The goal of the workshop will be to explore how digital methods can be aligned with current concerns about news and journalism in India, and open up avenues for research that acknowledges that online news occupies a space that includes natively digital objects and information architectures and hence demands research methods specific to this environment. The workshop also aims at reflecting on potential collaborations between researchers in media studies, data scientists and technologists in developing a comprehensive methodology using which to study digital media in India.

 

Readings

Gillespie, Tarleton. "The Politics of 'Platforms'." New Media & Society 12, no. 3 (2010): 347-364.

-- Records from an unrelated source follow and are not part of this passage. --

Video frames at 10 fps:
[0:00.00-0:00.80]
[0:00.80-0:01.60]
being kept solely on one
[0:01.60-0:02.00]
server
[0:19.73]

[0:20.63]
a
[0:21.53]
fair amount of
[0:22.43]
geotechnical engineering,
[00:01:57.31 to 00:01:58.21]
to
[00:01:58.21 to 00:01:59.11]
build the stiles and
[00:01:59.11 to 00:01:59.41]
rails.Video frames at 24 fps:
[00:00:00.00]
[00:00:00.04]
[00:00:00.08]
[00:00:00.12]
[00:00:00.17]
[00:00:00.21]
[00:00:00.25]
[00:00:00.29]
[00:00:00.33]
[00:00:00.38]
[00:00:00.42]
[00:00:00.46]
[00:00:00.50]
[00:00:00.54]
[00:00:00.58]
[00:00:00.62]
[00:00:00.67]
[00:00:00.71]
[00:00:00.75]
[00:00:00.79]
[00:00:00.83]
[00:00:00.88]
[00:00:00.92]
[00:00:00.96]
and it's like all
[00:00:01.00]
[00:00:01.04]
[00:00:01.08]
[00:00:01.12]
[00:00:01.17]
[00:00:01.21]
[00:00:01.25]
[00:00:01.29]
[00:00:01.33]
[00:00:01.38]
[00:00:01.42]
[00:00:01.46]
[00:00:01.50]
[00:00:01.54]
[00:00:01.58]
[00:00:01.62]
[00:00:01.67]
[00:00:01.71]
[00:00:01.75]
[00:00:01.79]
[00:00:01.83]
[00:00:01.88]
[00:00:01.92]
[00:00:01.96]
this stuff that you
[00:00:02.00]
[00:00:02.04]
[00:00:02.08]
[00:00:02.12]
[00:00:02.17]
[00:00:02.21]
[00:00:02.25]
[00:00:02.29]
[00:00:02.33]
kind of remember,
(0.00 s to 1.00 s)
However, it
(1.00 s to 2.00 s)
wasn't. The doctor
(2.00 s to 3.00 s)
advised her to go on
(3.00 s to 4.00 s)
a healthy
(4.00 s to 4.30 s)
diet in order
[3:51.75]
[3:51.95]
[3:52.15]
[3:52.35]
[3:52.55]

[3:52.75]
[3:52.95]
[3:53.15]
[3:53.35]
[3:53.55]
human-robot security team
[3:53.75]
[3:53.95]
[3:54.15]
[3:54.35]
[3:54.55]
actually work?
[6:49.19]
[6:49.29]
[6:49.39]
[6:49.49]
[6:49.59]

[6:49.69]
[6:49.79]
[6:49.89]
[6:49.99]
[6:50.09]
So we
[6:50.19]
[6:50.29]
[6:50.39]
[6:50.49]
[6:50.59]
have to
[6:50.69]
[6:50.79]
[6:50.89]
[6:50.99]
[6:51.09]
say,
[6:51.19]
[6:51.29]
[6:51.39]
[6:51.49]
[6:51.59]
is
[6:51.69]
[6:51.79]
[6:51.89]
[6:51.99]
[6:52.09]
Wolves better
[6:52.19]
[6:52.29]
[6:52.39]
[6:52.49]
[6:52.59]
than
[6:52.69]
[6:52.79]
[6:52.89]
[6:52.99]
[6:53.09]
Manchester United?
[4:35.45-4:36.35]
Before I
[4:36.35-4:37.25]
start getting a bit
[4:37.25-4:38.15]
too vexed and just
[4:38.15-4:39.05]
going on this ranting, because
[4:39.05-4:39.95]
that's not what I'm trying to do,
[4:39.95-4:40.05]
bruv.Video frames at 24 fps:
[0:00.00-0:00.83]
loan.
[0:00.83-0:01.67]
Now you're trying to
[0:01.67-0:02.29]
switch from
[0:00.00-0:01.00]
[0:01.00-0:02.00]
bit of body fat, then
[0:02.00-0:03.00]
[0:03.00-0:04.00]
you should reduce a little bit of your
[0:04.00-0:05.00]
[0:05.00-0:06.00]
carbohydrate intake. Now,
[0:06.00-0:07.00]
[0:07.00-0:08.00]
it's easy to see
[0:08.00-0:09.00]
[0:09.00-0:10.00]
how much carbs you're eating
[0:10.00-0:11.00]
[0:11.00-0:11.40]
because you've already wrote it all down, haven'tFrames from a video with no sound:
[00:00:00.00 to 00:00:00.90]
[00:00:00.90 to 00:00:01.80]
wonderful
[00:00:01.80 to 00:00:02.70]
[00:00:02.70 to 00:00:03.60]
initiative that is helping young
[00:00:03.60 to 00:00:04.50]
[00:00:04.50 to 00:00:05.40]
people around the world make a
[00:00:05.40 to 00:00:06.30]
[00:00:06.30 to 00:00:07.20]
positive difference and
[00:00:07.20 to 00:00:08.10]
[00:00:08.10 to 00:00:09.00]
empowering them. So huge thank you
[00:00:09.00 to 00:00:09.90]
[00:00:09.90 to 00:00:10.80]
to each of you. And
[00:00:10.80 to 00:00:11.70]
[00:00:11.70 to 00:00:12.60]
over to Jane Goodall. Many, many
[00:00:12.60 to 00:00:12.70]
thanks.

Rogers, Richard. "The End of the Virtual: Digital Methods," Digital Methods. MIT press, 2013: 19-38.

Van Dijck, José. "Disassembling Platforms, Reassembling Sociality," The Culture of Connectivity: A Critical History of Social Media. Oxford University Press, 2013: 24-44

 

References

Anderson, Christopher W. "Towards a Sociology of Computational and Algorithmic Journalism." New Media & Society, 15, no. 7 (2013): 1005-1021.

Bogost, Ian, and Nick Montfort. 2009. "Platform Studies: Frequently Questioned Answers." Digital Arts and Culture 2009 https://escholarship.org/uc/item/01r0k9br.pdf.

Helmond, Anne. 2015. Presentation by Anne Helmond - Becoming Data Point. Panel. Transmediale. https://www.youtube.com/watch?v=smXLCAGafqs

Lovink, Geert. 2008. Zero Comments: Blogging and Critical Internet Culture. New York: Routledge.

O’Reilly, Tim. 2007. ‘What Is Web 2.0: Design Patterns and Business Models for the Next Generation of Software’. SSRN Scholarly Paper ID 1008839. Rochester, NY: Social Science Research Network. http://papers.ssrn.com/abstract=1008839.

Procter, Rob, Farida Vis, and Alex Voss. "Reading the Riots on Twitter: Methodological Innovation for the Analysis of Big Data." International Journal of Social Research Methodology, 16, no. 3 (2013): 197-214.

Reuters Institute Digital News Report. 2015. Oxford, England: Reuters Institute for the study of Journalism, Oxford University. https://reutersinstitute.politics.ox.ac.uk/sites/default/files/Reuters%20Institute%20Digital%20News%20Report%202015_Full%20Report.pdf

Rogers, Richard. Digital Methods. MIT press, 2013.